From their inarguably best album, Transatlanticism (2003), “The New Year” is the album’s propulsive opening salvo and a clear signal that the band is not going to hold back emotionally for the next 45 minutes.
So this is the new year
And I don't feel any different
The clanking of crystal
Explosions off in the distance
In the distance
So this is the new year
And I have no resolutions
Or self assigned penance
For problems with easy solutions
This so perfectly captures the way we act as if some designated time, some party or celebration is going to mark a big change. “This is the new year and I don’t feel any different.”
It’s not a cynical voice; it’s a weary voice perhaps. A voice that sounds angry and a bit lonely. Who maybe wants to be able to let loose, to join with the crowd, with their friends, but can’t understand how people can party when everything is so fucked up in the world.
Which is why the bridge of the song is so powerful, not just sonically — as the rhythm and melody become a bit more danceable, less heavy and staccato — but lyrically.
So everybody put your best suit or dress on
Let's make believe that we are wealthy for just this once
Lighting firecrackers off on the front lawn
As thirty dialogues bleed into one
I wish the world was flat like the old days
Then I could travel just by folding a map
No more airplanes, or speed trains, or freeways
There'd be no distance that could hold us back
There'd be no distance that could hold us back
There'd be no distance that could hold us back
The narrator recognizes the “make believe” aspect of celebration, but at the same time craves real connection. Wishing the world was flat like the old days symbolizes taking things slow, not hurrying from place to place, from party to party, from accomplishment to accomplishment.
The song ends on a hopeful note. Perhaps a fantasy, or another “make believe,” but the vision of finding interpersonal connection that is not limited by lines on a map is one I can get behind.
This is my last post of 2022, and once again I want to thank you for reading and for not unsubscribing!:)
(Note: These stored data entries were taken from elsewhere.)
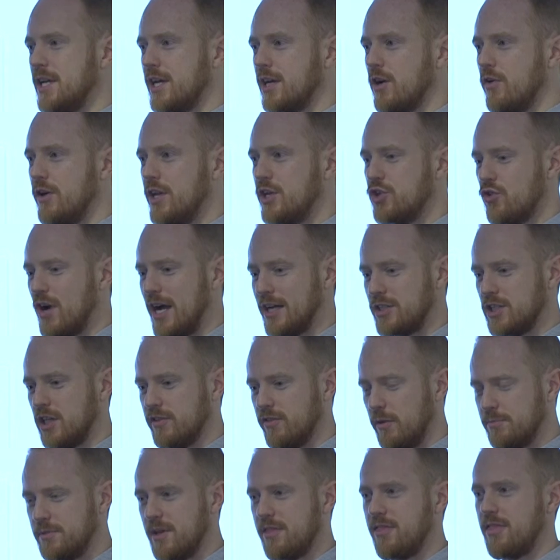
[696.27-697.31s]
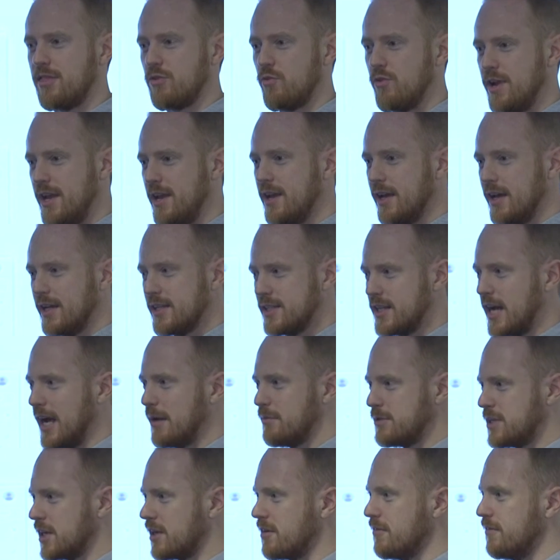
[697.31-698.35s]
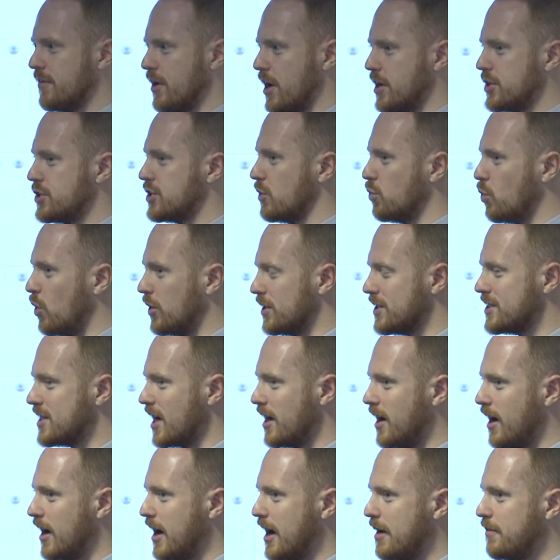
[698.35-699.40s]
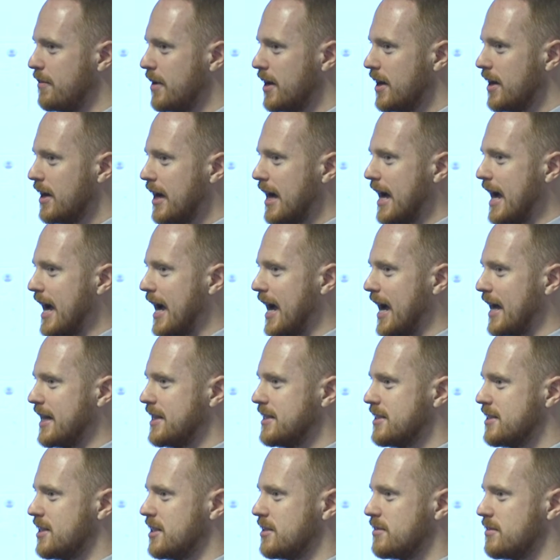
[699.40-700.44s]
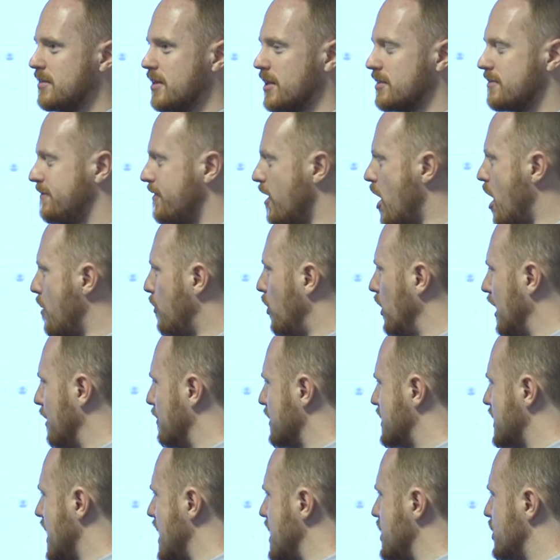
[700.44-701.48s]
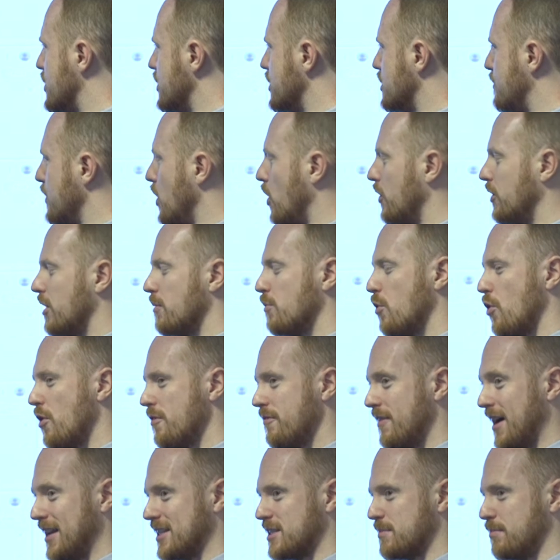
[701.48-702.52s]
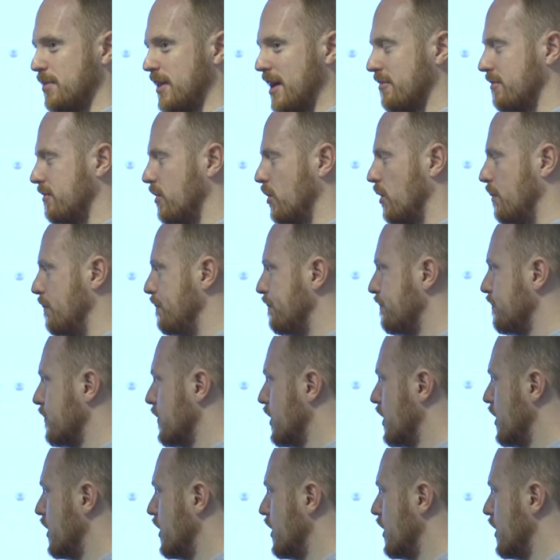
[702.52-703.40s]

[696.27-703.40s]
You can only track sort of up to 3 types of conversions at one time. And there's far more limitations beyond a more advanced platform.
It will also be my last attempt at getting you to become a paid subscriber to Earworm and Song Loops of the year! Right now I have 3 paid subscribers, if I can get to 10 (or even 6), I will be oh so inspired to add more special secret content to lord over the rest of ya!
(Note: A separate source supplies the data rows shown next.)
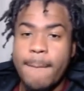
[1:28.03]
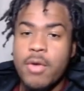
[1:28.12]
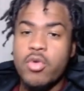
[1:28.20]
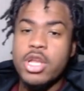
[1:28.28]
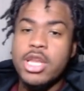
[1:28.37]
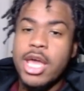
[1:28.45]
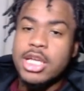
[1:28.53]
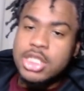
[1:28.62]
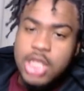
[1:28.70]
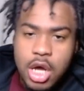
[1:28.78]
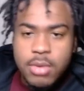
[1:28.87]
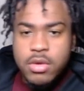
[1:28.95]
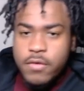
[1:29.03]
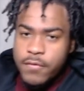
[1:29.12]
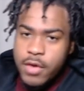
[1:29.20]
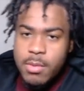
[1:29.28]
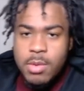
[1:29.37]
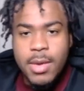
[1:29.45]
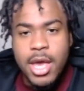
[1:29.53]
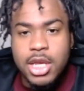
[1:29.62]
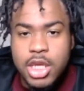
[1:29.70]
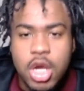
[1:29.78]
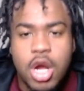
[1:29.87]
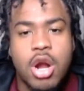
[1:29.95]
We next up, you feel me, man?
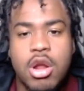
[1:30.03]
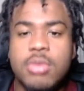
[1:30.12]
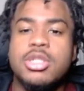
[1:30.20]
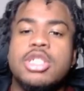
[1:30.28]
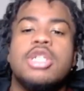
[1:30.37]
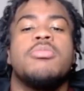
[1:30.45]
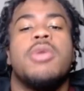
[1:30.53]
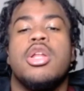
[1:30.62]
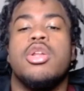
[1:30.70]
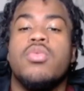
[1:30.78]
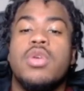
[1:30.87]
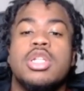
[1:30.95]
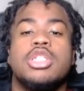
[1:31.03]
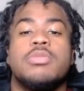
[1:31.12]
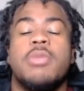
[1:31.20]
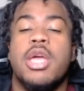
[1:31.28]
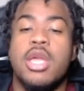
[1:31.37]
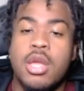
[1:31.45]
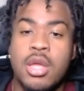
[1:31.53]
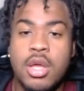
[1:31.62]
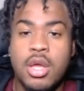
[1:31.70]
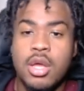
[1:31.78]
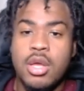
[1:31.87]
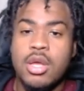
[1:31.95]
DRM shit, man. The realest mate.
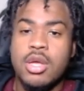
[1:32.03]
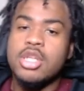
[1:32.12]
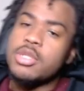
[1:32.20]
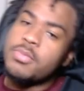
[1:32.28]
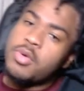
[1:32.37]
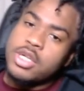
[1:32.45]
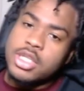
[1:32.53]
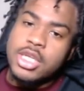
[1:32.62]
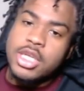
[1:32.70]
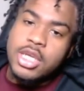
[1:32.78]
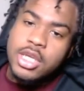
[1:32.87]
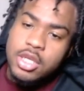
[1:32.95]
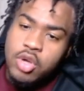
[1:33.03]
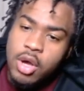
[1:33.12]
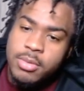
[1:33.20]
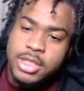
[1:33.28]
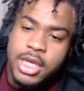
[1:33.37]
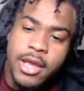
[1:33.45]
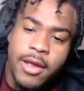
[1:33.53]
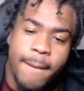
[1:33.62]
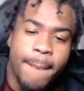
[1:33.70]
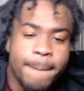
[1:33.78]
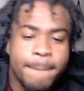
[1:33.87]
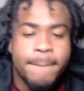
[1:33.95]
Support the kid, you know what I'm saying?
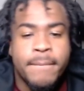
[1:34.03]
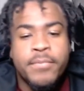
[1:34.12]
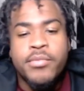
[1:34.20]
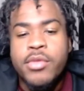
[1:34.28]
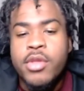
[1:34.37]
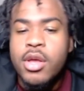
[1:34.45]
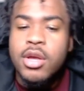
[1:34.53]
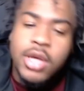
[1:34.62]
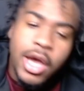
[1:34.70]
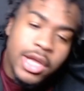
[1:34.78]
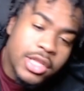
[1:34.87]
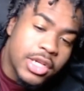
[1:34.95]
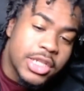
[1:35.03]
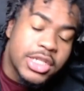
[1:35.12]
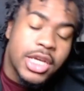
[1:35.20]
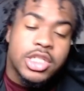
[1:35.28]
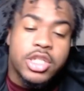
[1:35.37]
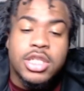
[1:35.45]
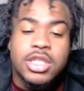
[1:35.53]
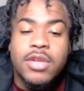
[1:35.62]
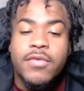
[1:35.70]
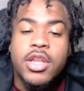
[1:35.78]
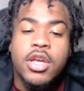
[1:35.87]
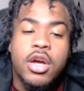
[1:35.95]
Hey, look, let's get straight to the
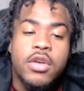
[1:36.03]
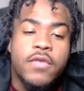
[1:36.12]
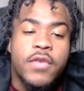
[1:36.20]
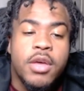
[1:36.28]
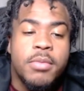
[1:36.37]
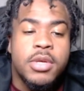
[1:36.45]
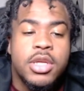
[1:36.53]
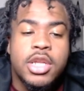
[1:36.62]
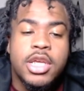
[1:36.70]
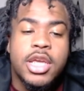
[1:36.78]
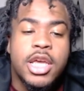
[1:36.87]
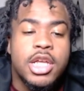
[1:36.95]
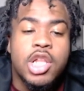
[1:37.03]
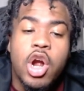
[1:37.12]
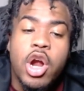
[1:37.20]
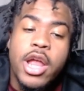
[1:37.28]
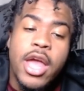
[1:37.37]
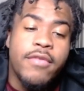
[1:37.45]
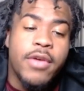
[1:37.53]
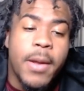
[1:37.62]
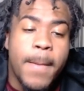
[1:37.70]
video, you feel me? The Kid Laroi Heaven.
So whether or not you are a resolution maker or resolutely against resolutions, I wish you a fine and prosperous and safe new year and I’ll see you on the flip side with some more earworm stories.
I used to listen to Death Cab for Cutie a lot more (like many of us) but wasn’t familiar with this song and it was very much a New Year vibe I can relate to on this wintry day. I connect with your sentiment on New Year’s resolutions. Habits that align with longer term life and mindset changes are far more effective. I just started doing yoga a month ago for pains and aches that have settled into my mid life body over time probably due to corporate grind life so a lot of what you shared resonates. Here’s to a positive 2023 and more bold choices. Sounds like you are already on our way
100% agree on Transatlanticism being their best, though IMO Kintsugi gives it a run for it's money.
HNY to you! I'm glad we met this year. Looking forward to seeing what song(s) you get in our heads next!